Please copy every record below exactly, but leave the pictures out.

++++++++++

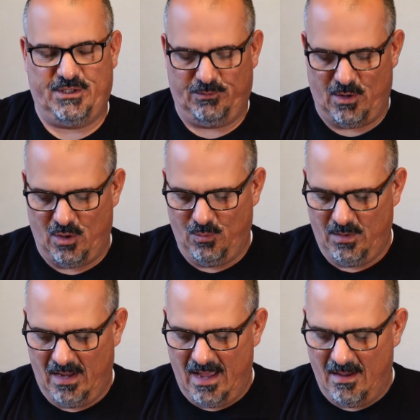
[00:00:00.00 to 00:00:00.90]

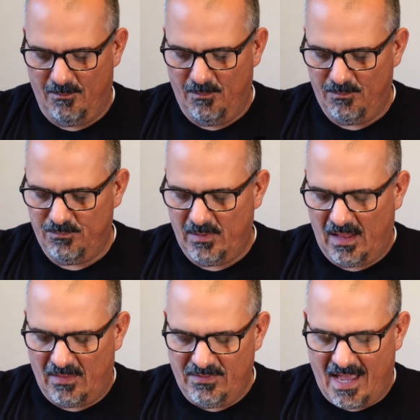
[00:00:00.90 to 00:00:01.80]
Tarot,
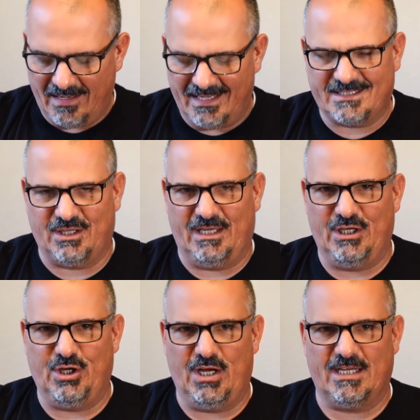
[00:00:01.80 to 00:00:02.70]
not
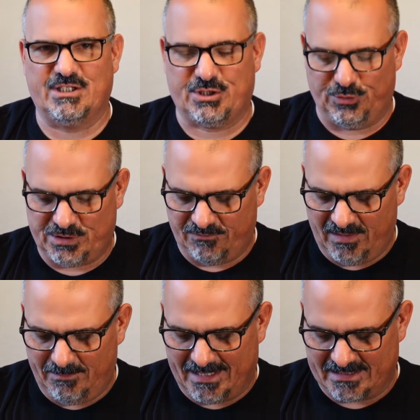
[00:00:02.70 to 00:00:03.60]
necessarily
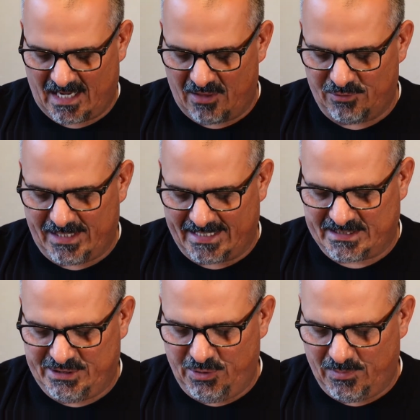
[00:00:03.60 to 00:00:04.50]
exclusively because other
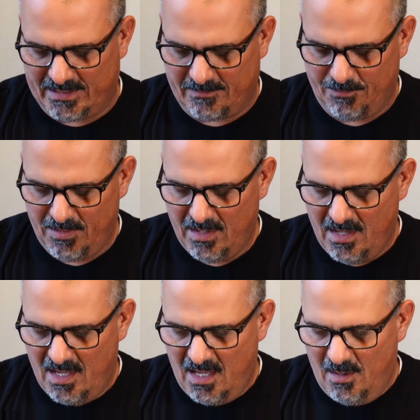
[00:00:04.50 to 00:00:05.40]
decks do it,
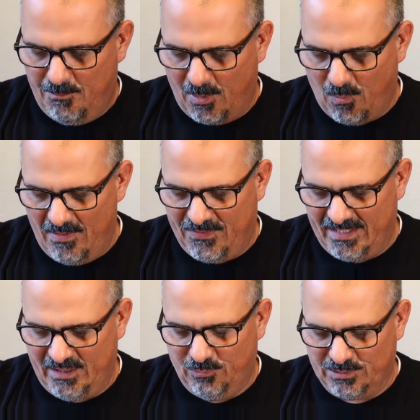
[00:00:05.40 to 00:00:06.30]
but one
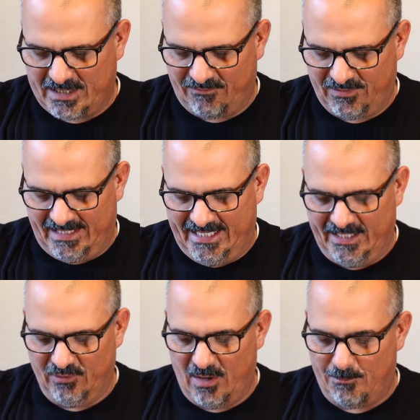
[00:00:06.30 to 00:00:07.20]
thing you will definitely
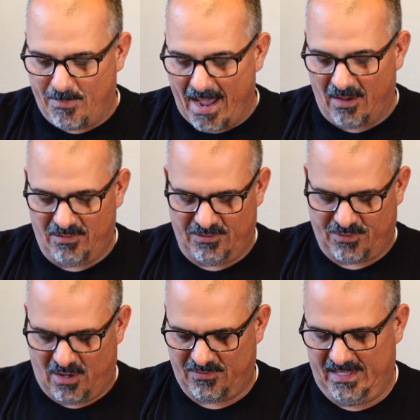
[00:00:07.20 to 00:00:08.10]
hear about the
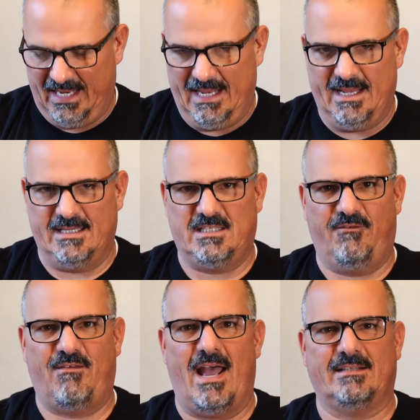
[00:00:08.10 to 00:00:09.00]
Thoth is the
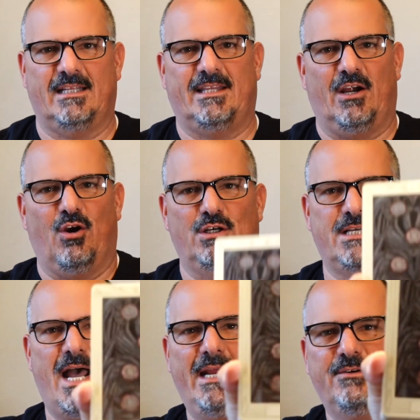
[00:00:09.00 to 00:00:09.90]
fact that there are
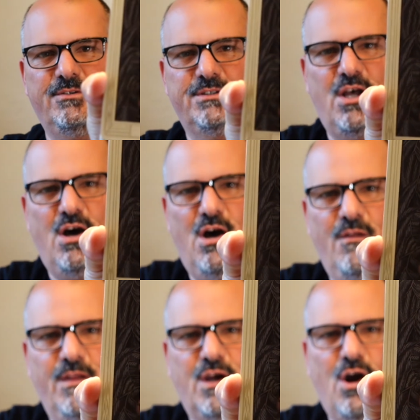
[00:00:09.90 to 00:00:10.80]
titles
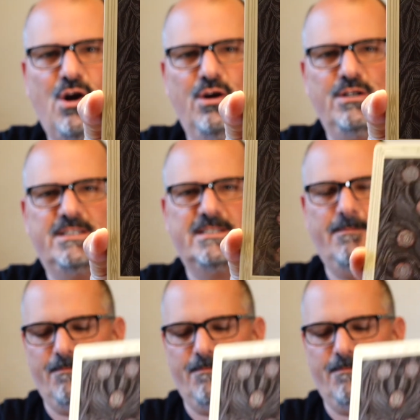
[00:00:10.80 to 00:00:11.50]
on the cards.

++++++++++

**TASK SOLUTION**:
[00:00:00.00 to 00:00:00.90]

[00:00:00.90 to 00:00:01.80]
Tarot,
[00:00:01.80 to 00:00:02.70]
not
[00:00:02.70 to 00:00:03.60]
necessarily
[00:00:03.60 to 00:00:04.50]
exclusively because other
[00:00:04.50 to 00:00:05.40]
decks do it,
[00:00:05.40 to 00:00:06.30]
but one
[00:00:06.30 to 00:00:07.20]
thing you will definitely
[00:00:07.20 to 00:00:08.10]
hear about the
[00:00:08.10 to 00:00:09.00]
Thoth is the
[00:00:09.00 to 00:00:09.90]
fact that there are
[00:00:09.90 to 00:00:10.80]
titles
[00:00:10.80 to 00:00:11.50]
on the cards.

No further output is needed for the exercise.